Chrzanowski przedsiębiorca Tadeusz Głowacz, który zgodnie z umową do 2 kwietnia 2010 roku ma czas na postawienie w stanie surowym zamkniętym wielofunkcyjnego budynku na Małym Rynku w Chrzanowie, żąda od gminy uporządkowania terenu. Burmistrz Ryszard Kosowski mówi, że to, co musiał, już uprzątnął.
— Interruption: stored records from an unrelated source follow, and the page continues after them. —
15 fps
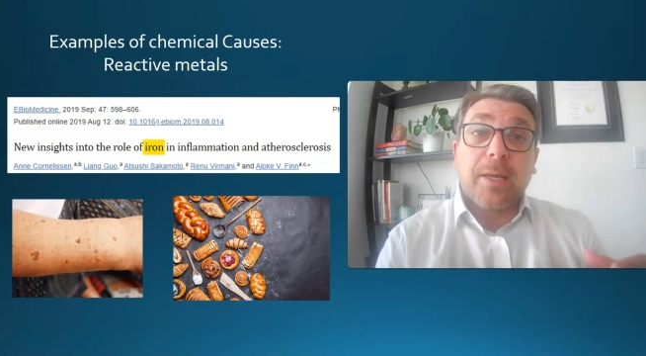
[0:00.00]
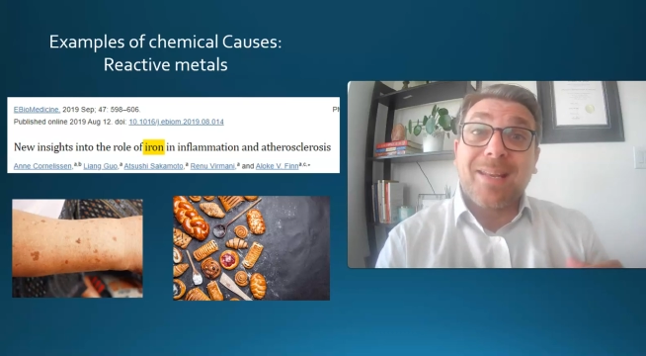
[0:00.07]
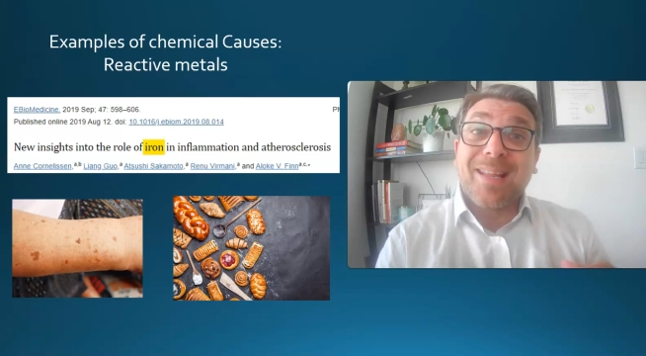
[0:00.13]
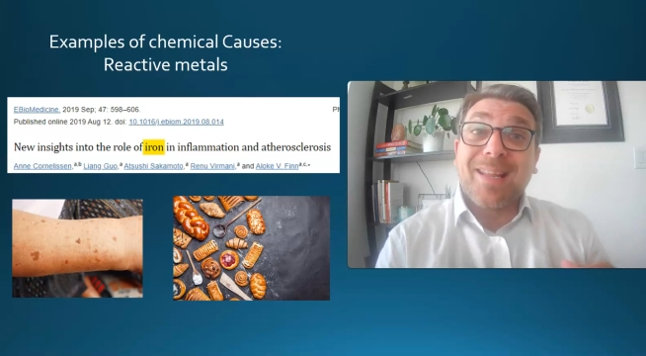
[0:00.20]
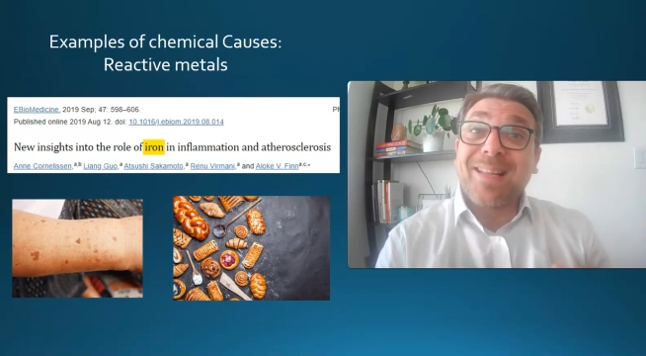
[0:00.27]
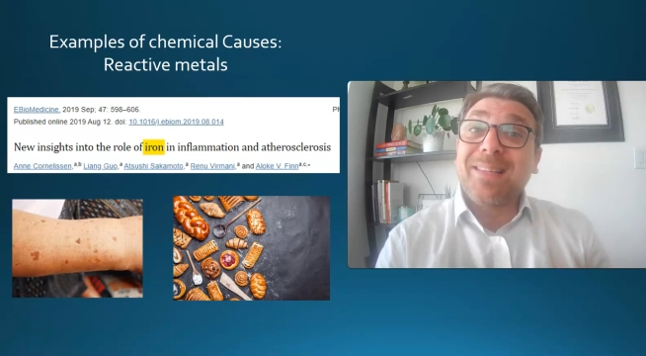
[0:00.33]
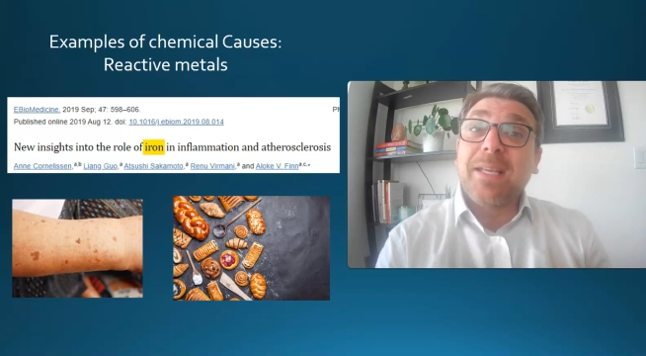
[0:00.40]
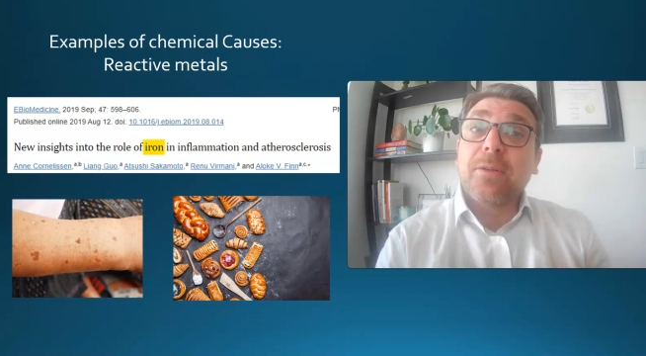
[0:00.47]
And
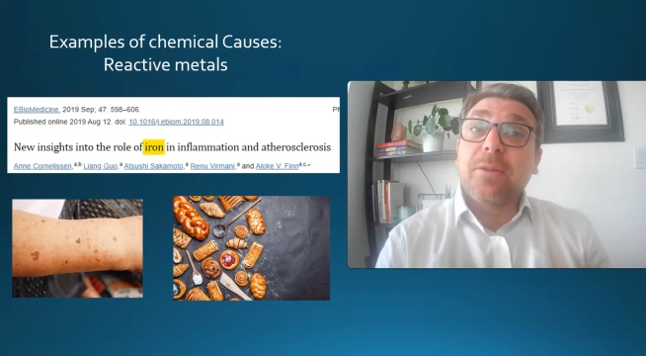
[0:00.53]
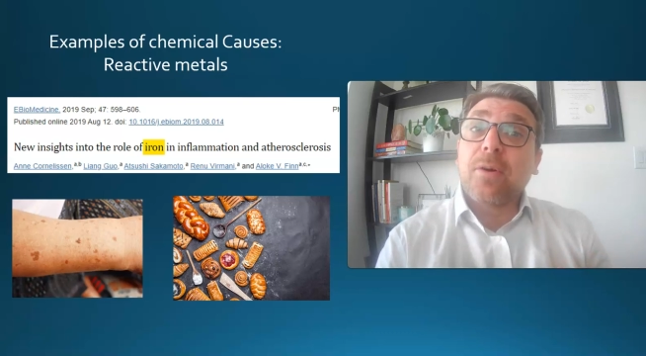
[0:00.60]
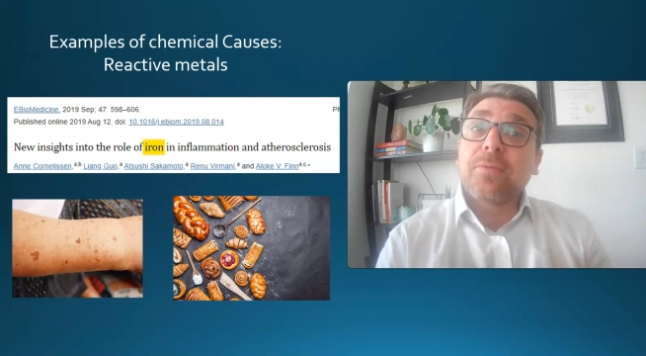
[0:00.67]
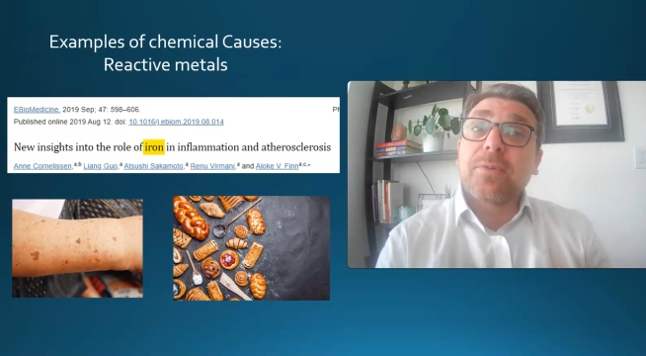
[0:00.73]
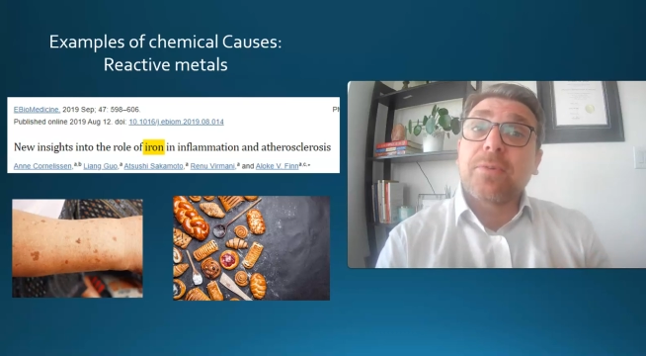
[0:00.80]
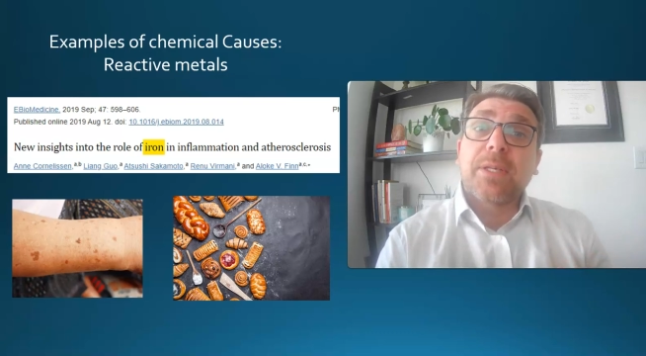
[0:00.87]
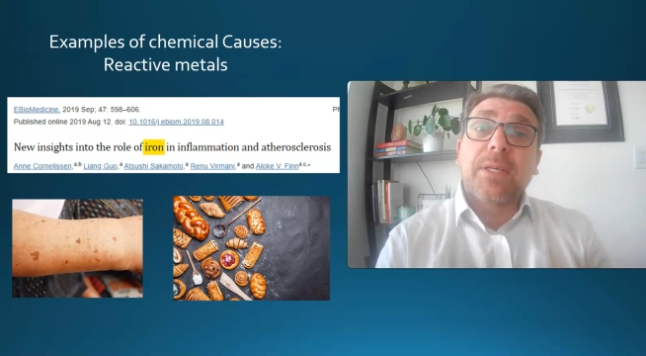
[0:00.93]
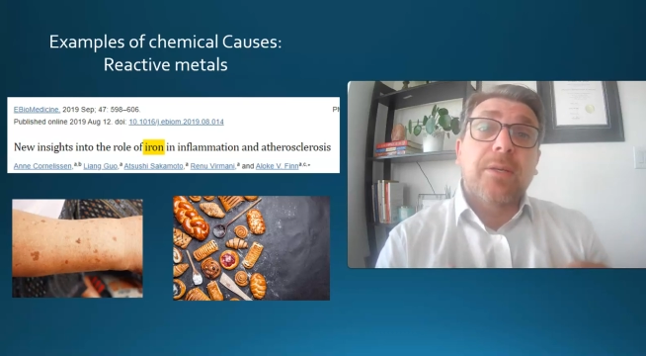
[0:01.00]
indeed,
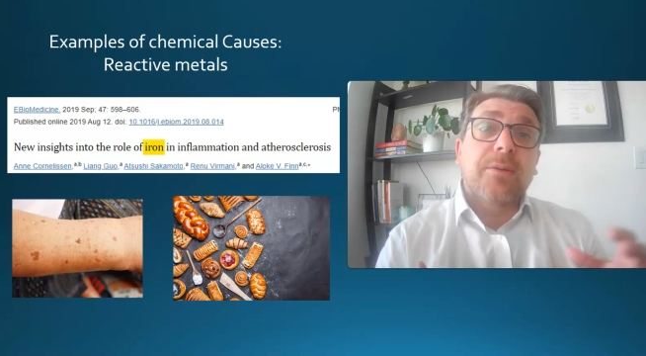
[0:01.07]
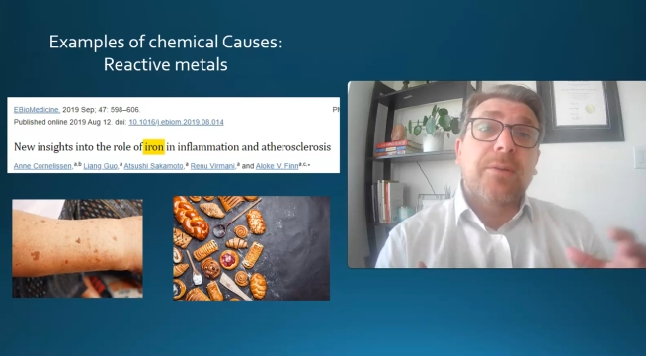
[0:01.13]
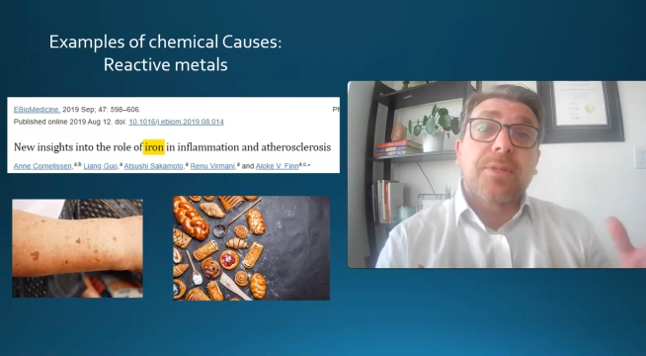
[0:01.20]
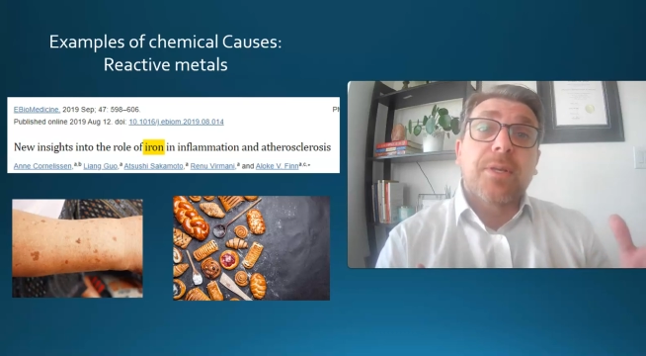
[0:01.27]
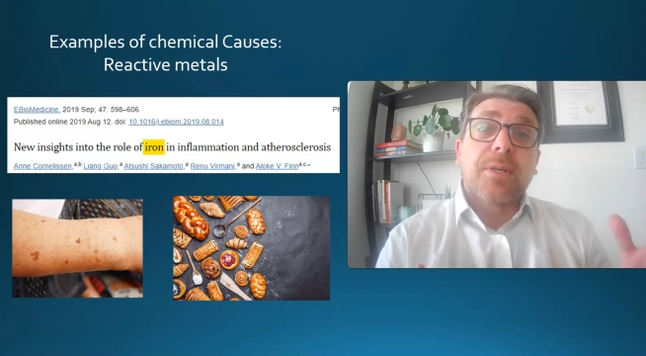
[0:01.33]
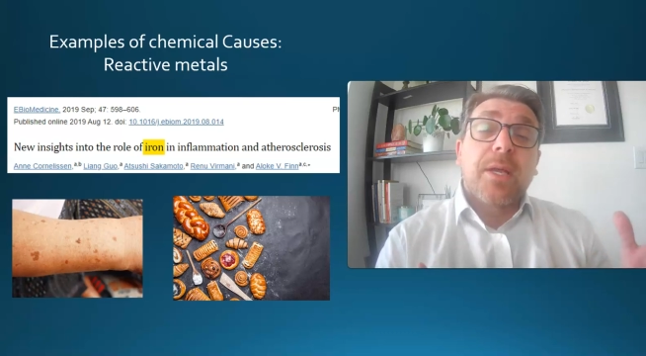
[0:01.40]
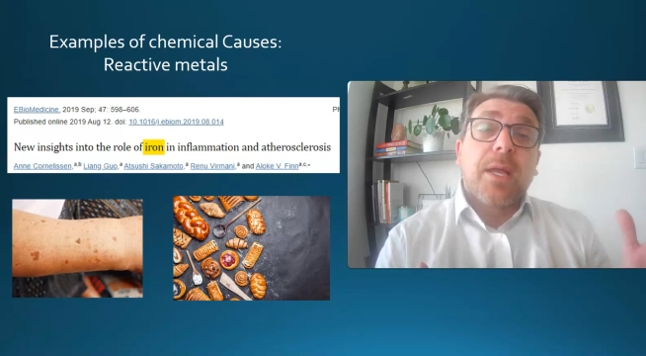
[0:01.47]
over the years,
Spore fundamenty w Chrzanowie
Na placu przy ul. 29 Listopada, gdzie do niedawna stały targowe budki i kwitł handel, dziś jest pusto. Zostały tylko fundamenty po jednym z kiosków. Głowacz twierdzi, że dopóki nie zostaną rozebrane, nie może ruszyć z budową pawilonu handlowo-usługowo-mieszkalnego.
- Po przetargu, z pełnomocnikiem pana Głowacza spisano protokół, w którym jest wyraźny zapis, że teren ten jest przejmowany w takim stanie, w jakim był w dniu podpisywania umowy. Wówczas nikt nie zgłaszał żadnych zastrzeżeń, co do stojących tu fundamentów – podkreśla Iwona Faron, naczelnik gminnego wydziału geodezji i gospodarski nieruchomościami w Chrzanowie.
- Wcześniej na placu przy ul. 29 Listopada stało czternaście obiektów. Ich właściciele, poza jednym, rozebrali je do poziomu gruntu. Jeden spory obiekt wyburzyła natomiast gmina. Dziś nie bardzo rozumiem, co jeszcze mielibyśmy tam wyburzać. Pan Głowacz przystępując do realizacji inwestycji i tak będzie tam kopał – wtóruje burmistrz Chrzanowa Ryszard Kosowski.
Inwestor na budowę wielofunkcyjnego obiektu na Małym Rynku ma trzy lata.
- Jeśli tego nie zrobi, gmina będzie miała prawo rozwiązania umowy użytkowania wieczystego placu przy ul. 29 Listopada – dodaje Iwona Faron.

Brak kontroli w Trzebini
W 1994 roku gmina Trzebinia sprzedała prawo użytkowania wieczystego działek w rejonie ul. św. Stanisława. Zobowiązała też właścicieli do wybudowania na nich pawilonów handlowych według własnego projektu, zwanego„plastrami miodu”. Jednak już po trzech latach użytkownicy nabyli teren na własność i w ten sposób gmina straciła jakikolwiek wpływ na dalsze losy placyku.
Pawilony handlowe powstały, ale tylko część właścicieli wykończyła budynki i prowadzi w nich teraz działalność. Pośród zadbanych obiektów, wciąż stoi parę w stanie surowym, które tylko szpecą wygląd całego Małego Rynku.
Dziś trzebińscy radni zastanawiają się, jak wymusić na właścicielach pawilonów ich zagospodarowanie. Burmistrz Adam Adamczyk twierdzi, że poza grzecznym proszeniem, gmina nic zrobić nie może, bo własność prywatna to rzecz święta.

Nie chcą sporów
Trzebinia straciła zatem jakikolwiek wpływ na dalsze losy Małego Rynku. Chrzanów na razie kontrolę nad nieruchomością ma, bo nowy nabywca dysponuje tylko prawem użytkowania wieczystego, które – jeśli budynku nie postawi – może stracić.
- Tu nie chodzi o toczenie sporów z inwestorem. Nam zależy przede wszystkim, by pan Głowacz wreszcie ruszył z robotą. Bo czas ucieka, a na Małym Rynku nic się nie robi – ponagla burmistrz Kosowski.
Prawo daje jednak Tadeuszowi Głowaczowi możliwość wystąpienia o kupno prawa własności do gruntów na Małym Rynku. Jeśli by je otrzymał, także Chrzanów nie będzie miał nic do powiedzenia w kwestii dalszych losów placu w centrum miasta.
Anna Jarguz

Na zdjęciu: Nowy właściciel placu na Małym Rynku domaga się od gminy wyburzenia stojących tu fundamentów. Burmistrz twierdzi, że to żądanie bezpodstawne.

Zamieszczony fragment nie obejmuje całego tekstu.